Cadence and protecting the slot

For most people, weekly works best, especially newer team members and anyone going through something big. For senior folks who are steady and independent, every other week is usually fine. Ask the person what they prefer and adjust as you go.The hard part is not scheduling it. It is protecting it. When a campaign is on fire and your calendar is a mess, the one-on-one is the easiest thing to drop, and that is exactly the wrong instinct. Canceling sends a loud message: you matter less than my inbox. If you have to move it, reschedule in the same week rather than skipping. I try to treat that recurring block as close to sacred, the same way I would treat a meeting with my own boss.Keep it consistent. Same day, same time, thirty minutes for most people and a full hour if you have a lot to cover. Consistency is what makes people save up the important stuff for you instead of letting it fester or dumping it on Slack at 11pm.

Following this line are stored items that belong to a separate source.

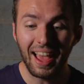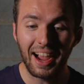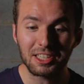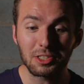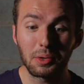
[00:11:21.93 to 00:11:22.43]

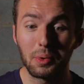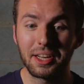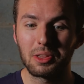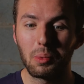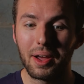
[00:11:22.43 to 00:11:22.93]
actually
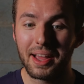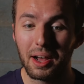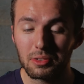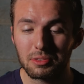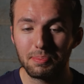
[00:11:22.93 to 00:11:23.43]
winning the White
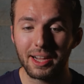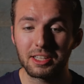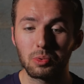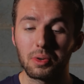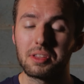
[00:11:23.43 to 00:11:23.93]
House
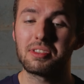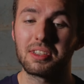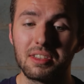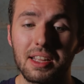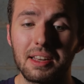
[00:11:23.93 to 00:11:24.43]
back in
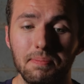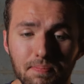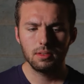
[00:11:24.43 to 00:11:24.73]
2016.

A simple agenda that works

You do not need a heavy template. You need a running order that puts the person first and your stuff last. Here is the flow I use:
  • Their topics first. Open with something like "What is on your mind this week?" and let them set the agenda before you touch yours.
  • Blockers. What is slowing them down or waiting on someone else. This is where you earn your keep as a manager by clearing the path.
  • Growth and career. Skills they want to build, projects they want to reach for, where they see themselves heading.
  • Your items and feedback. Now you add your topics, share what you are seeing, and give feedback while it is fresh.
The order matters more than the content. If you lead with your list, you will eat the whole meeting and never hear what they came in wanting to say. A shared doc helps a lot here. Both of you drop topics in during the week so nothing gets forgotten, and you walk in already knowing what matters.

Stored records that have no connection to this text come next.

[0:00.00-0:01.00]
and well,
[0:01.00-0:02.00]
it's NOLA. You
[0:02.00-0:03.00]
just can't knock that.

Questions that get past the surface

"How's it going?" gets you "fine." You have to ask better questions if you want real answers. These are the ones I lean on:
  • What is slowing you down right now?
  • If you could change one thing about how we work, what would it be?
  • How are you feeling about the work lately, honestly?
  • What was the best and worst part of your week?
  • Where do you want to be a year from now, and are we moving you toward it?
Then the most important part: shut up and let the silence sit. New managers rush to fill the pause and end up answering their own question. Count to five in your head. People often say the thing that actually matters right after that first beat of quiet. Follow up with "tell me more about that" instead of jumping to solve it.

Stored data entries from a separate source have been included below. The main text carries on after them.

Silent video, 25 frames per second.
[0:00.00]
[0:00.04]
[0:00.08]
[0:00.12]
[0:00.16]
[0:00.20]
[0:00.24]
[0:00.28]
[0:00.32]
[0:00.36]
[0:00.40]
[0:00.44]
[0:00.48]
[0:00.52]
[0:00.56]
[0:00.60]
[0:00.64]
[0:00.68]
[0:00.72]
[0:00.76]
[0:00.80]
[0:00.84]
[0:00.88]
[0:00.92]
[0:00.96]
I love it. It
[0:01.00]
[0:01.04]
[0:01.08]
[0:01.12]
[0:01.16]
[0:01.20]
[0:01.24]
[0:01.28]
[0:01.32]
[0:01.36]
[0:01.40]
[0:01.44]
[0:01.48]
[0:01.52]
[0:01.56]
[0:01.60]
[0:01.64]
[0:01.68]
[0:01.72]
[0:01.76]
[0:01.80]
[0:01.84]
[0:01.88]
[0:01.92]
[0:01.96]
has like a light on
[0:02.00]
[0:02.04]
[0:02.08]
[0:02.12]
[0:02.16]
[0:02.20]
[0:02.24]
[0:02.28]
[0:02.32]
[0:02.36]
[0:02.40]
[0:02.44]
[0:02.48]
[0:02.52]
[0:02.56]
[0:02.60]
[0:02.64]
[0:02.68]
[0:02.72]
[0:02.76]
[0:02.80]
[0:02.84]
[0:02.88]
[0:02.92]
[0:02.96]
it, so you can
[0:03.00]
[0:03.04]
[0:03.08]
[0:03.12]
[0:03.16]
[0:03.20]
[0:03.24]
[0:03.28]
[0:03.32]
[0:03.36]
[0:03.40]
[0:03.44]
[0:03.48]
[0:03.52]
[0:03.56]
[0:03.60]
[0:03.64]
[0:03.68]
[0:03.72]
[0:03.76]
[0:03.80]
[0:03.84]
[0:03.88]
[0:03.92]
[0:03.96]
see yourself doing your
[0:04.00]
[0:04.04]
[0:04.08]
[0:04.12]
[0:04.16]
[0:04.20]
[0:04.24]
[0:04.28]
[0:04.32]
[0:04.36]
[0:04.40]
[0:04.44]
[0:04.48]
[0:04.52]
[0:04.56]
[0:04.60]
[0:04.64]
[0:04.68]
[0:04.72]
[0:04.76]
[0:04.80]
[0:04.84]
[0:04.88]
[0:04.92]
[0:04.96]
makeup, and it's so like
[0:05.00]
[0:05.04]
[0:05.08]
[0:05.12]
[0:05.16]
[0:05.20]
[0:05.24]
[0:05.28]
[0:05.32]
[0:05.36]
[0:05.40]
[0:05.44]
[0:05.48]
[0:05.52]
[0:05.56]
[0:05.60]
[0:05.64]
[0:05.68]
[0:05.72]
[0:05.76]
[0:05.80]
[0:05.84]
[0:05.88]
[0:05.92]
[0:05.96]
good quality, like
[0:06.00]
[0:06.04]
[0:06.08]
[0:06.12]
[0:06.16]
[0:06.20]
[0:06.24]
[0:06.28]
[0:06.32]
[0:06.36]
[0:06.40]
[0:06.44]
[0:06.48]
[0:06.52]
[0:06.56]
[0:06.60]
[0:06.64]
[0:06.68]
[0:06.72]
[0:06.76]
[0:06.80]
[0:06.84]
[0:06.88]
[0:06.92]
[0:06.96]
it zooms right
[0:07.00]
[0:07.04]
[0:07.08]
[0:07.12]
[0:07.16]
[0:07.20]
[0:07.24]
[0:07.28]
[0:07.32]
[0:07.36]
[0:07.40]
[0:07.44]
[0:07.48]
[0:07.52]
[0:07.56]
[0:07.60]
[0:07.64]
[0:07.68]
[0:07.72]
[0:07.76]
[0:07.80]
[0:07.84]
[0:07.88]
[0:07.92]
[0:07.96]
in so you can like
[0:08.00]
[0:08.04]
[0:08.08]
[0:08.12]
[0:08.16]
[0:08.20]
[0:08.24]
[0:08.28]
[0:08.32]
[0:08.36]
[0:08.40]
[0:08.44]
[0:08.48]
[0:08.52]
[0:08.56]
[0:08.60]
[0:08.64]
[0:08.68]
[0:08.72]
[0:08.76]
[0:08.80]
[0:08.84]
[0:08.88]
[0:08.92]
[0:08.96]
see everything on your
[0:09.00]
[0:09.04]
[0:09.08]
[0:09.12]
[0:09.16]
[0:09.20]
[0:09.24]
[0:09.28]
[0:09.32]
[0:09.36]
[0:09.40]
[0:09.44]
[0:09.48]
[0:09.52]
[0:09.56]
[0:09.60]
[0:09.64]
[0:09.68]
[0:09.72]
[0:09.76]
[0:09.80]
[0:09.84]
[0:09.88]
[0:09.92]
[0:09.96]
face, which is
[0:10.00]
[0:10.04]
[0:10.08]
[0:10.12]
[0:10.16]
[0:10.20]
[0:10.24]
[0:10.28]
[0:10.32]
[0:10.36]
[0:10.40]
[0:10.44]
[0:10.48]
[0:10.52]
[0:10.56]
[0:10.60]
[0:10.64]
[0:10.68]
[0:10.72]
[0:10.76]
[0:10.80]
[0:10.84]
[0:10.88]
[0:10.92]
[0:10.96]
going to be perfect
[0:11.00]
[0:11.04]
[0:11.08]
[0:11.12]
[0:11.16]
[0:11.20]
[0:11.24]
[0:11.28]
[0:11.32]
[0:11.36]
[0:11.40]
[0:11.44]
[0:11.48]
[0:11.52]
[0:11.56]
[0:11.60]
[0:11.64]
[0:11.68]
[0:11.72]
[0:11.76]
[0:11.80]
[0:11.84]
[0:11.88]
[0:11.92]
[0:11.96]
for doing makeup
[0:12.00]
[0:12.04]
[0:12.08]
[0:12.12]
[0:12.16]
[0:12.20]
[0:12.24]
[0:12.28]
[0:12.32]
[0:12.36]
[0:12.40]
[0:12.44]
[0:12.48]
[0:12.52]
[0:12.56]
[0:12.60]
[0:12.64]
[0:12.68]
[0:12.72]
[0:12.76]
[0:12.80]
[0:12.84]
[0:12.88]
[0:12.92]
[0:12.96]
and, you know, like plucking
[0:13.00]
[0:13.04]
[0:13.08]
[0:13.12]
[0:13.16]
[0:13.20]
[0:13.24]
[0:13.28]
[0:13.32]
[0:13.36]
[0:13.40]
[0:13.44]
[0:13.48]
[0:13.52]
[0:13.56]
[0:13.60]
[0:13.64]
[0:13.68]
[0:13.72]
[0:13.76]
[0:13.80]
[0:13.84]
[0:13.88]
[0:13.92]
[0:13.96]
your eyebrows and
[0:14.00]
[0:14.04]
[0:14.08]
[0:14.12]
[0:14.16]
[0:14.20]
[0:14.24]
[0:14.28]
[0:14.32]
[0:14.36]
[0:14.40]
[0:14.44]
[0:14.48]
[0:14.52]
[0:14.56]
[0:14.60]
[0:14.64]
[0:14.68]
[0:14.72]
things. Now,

Notes, follow-up, feedback, and the mistakes to avoid

Take notes, every time. I keep a running doc per person with the date, what we talked about, and any commitments either of us made. Next session I open by reviewing last time's action items. Nothing builds trust faster than a manager who remembers what you said three weeks ago and actually followed through on it.This is also your best channel for developmental feedback and career growth. Group settings are for wins. The one-on-one is where you can say "here is one thing that would make your reporting sharper" without an audience, and where you map out the path to a raise or a promotion. Tie feedback to specifics and to where the person wants to go, so it lands as help rather than criticism.Watch for the common failure modes. Turning it into a status meeting when your tools already cover that. Skipping it the moment you get busy, which is when people need it most. And doing all the talking, which is the quiet killer. A rough rule: if you are speaking more than about a third of the time, you are running it wrong. Your job is mostly to ask, listen, and clear the road.

Key takeaways

  • A one-on-one is your report's meeting for problems, blockers, and growth, not a status update; keep status in your project tools.
  • Run it weekly or biweekly and protect the slot, rescheduling within the week rather than canceling when things get busy.
  • Let them talk first, ask questions that get past the surface, take notes, and follow up on commitments every single time.